Isso porque, segundo o advogado, o mesmo artigo sétimo da Constituição, que trata dos direitos dos trabalhadores urbanos e rurais, determina a limitação da jornada, intervalo e descanso semanal remunerado.
Mercado sobre a vida
Na opinião de Pinto e Silva, a existência de um projeto de lei como o 6442/2016 mostra a articulação da bancada ruralista para reduzir o custo do trabalho no setor rural. “Evidentemente, isso é um recado: existe a possibilidade desse Congresso, com a composição hoje existente, estabelecer mecanismos de contratação que se mostrem mais adequados para atender as necessidades do empregador.”
Uma lei dessas, ainda segundo o advogado, eliminaria a chances de um trabalhador buscar seus direitos na Justiça. Mesmo mantendo seus empregados na informalidade, o empregador teria defesa em caso de reclamação trabalhista, já que a jornada e o descanso, por exemplo, estariam de acordo com a lei.
“É um processo de desconstrução do direito social.
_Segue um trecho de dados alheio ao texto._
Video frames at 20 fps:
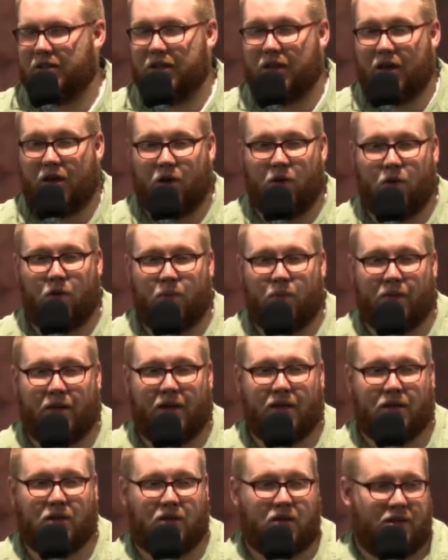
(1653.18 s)
Like, oh
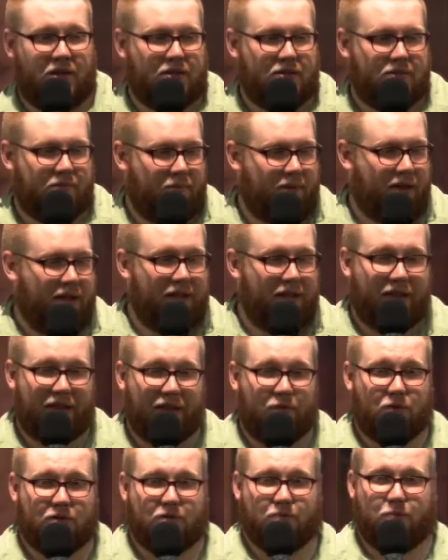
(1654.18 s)
my goodness, my
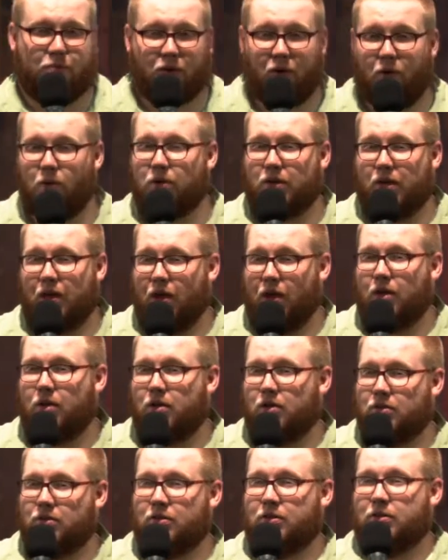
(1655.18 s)
leg was broke,
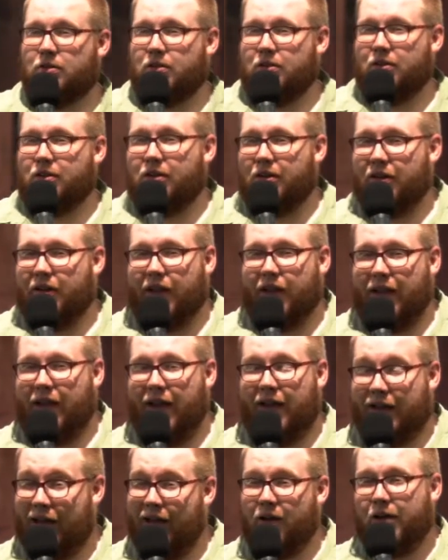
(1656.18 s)
y'all,
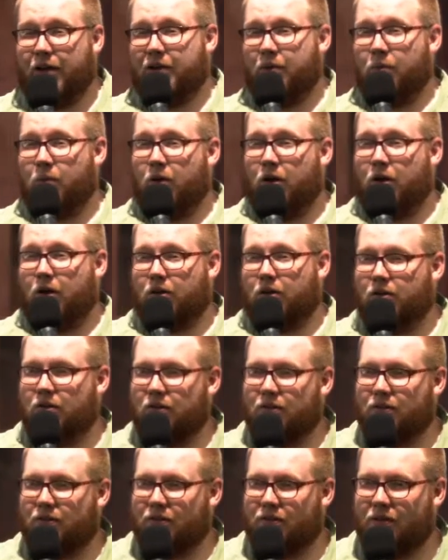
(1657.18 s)
and now I can walk.
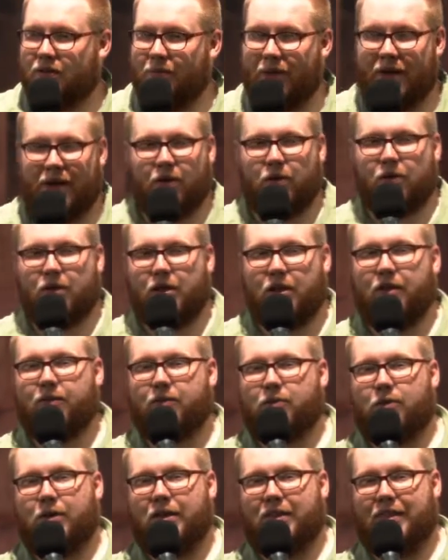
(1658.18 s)
Man, I would
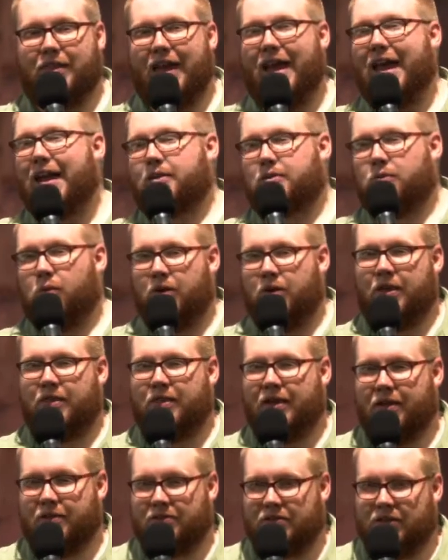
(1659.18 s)
love to read that
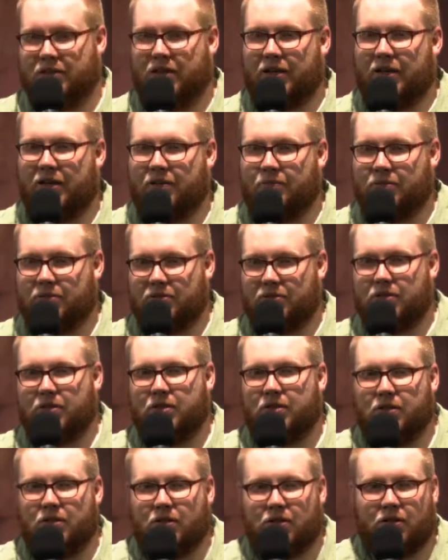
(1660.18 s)
20,000 times.
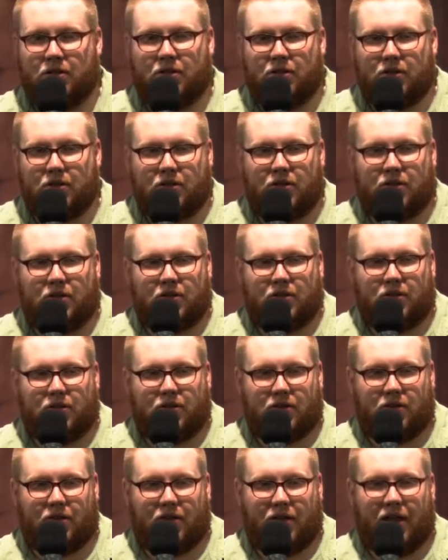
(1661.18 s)

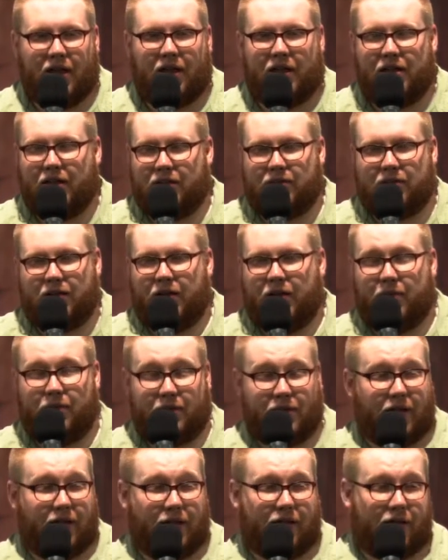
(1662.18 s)
Not I,
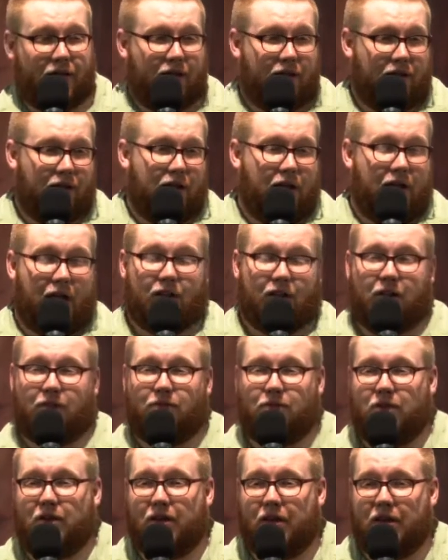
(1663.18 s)
like, I
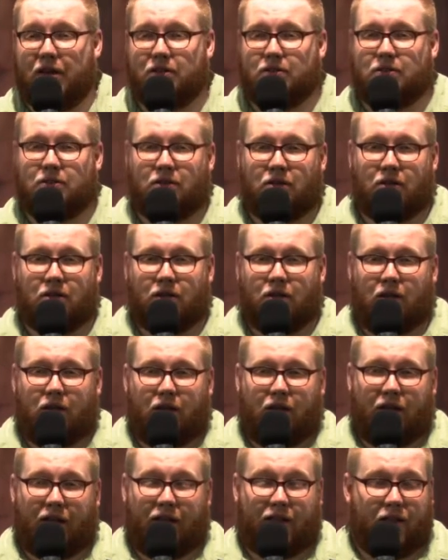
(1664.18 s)
love you guys,
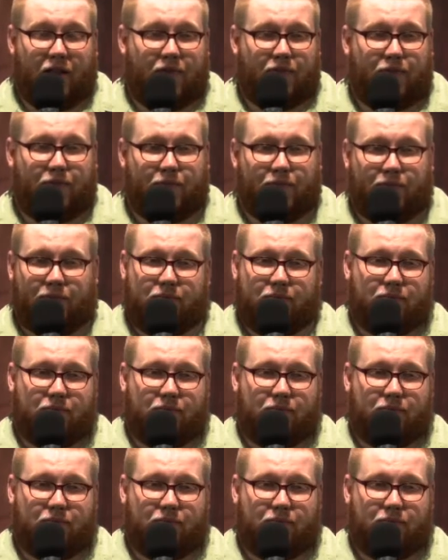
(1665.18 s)
I loveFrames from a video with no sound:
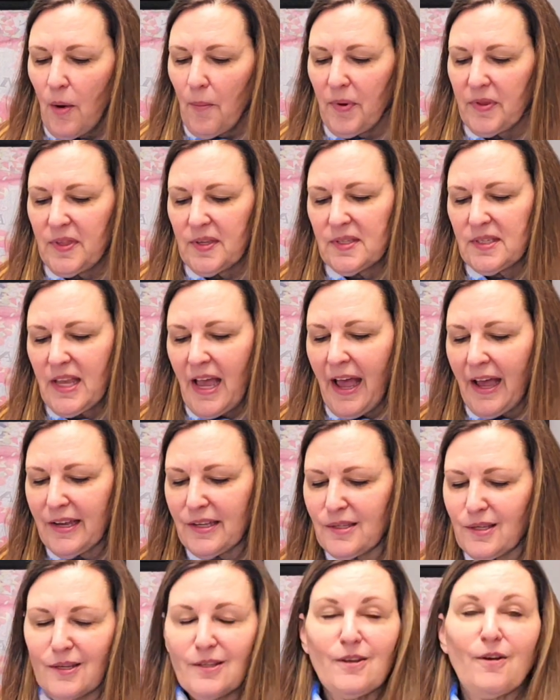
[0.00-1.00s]
But the
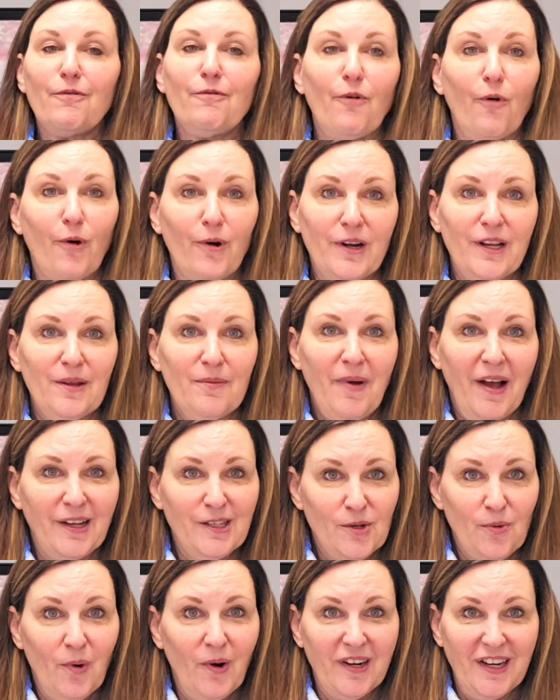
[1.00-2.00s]
size is a 40 by
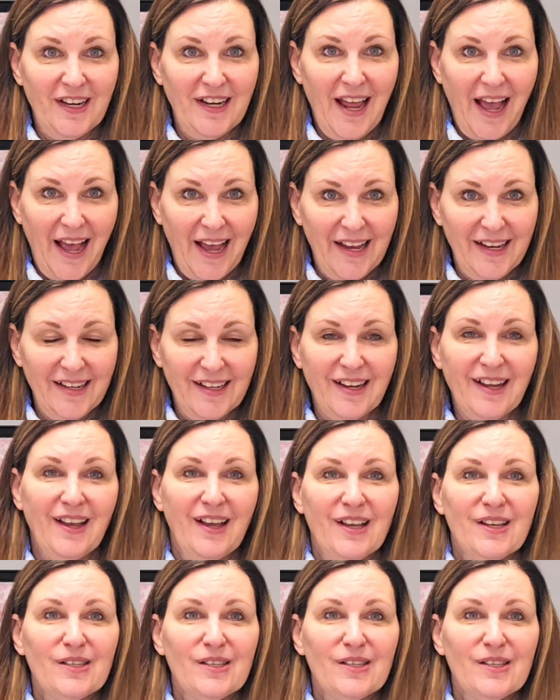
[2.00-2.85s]
29.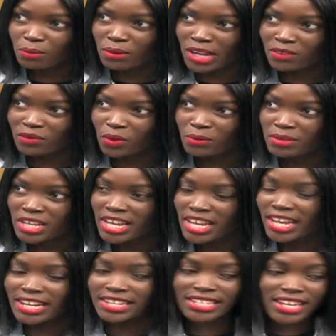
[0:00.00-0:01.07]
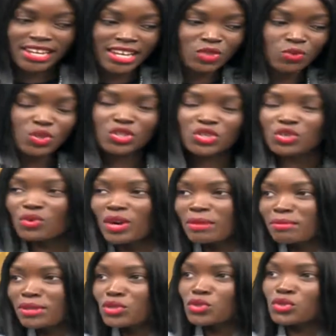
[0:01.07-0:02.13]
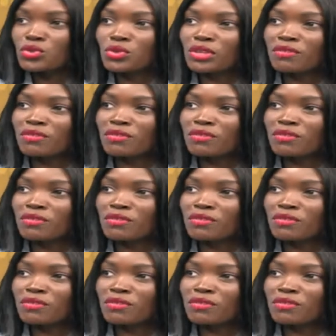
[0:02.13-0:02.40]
platforms and tell us, what do you want me to do?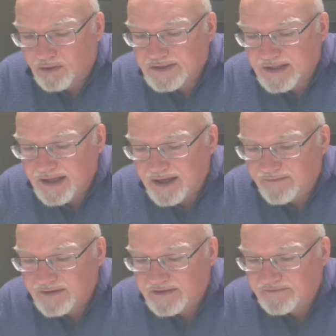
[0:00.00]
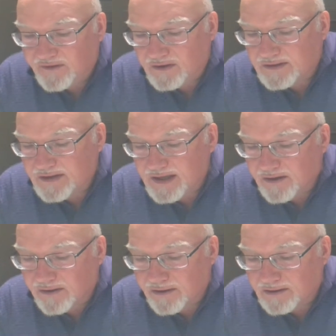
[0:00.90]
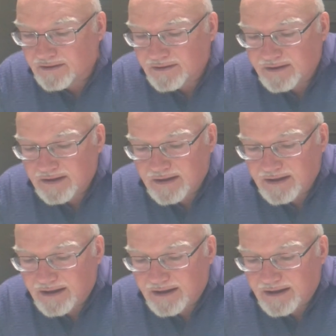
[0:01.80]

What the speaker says: stars in the heavens fall to the earth,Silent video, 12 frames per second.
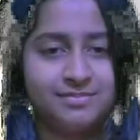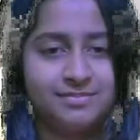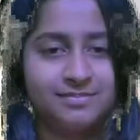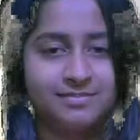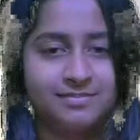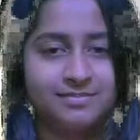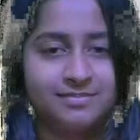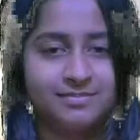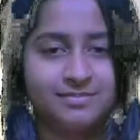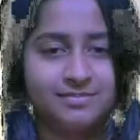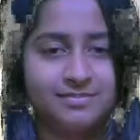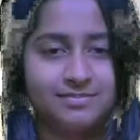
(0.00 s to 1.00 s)

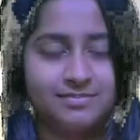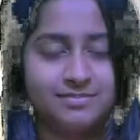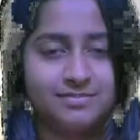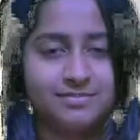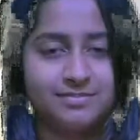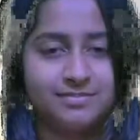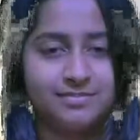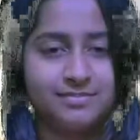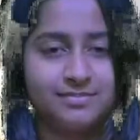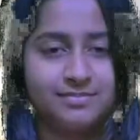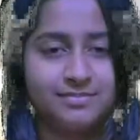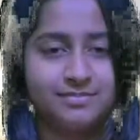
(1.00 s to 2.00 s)

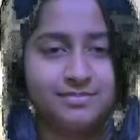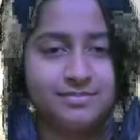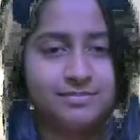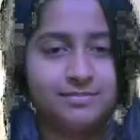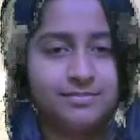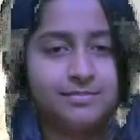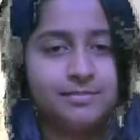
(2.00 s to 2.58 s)
[no speech]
É tratar a sociedade como uma máquina, apenas sob o ponto de vista econômico”, defende Ronaldo Fleury. Para ele, sob essa ótica, os direitos sociais se tornam empecilho para que a máquina funcione.
“Então tira-se aposentadoria, direitos trabalhistas e criam-se formas de contratação que desnaturam totalmente o direito do trabalho. Com isso, se desmonta o direito social até o ponto de alguém ter coragem de apresentar um projeto nesse patamar”, afirma se referindo ao PL do deputado Nilson Leitão. “Primeiro assegura-se a colheita e depois vamos ver se sobrou algum trabalhador vivo. Isso é botar o interesse econômico na frente do interesse da manutenção da vida”, conclui o procurador-geral.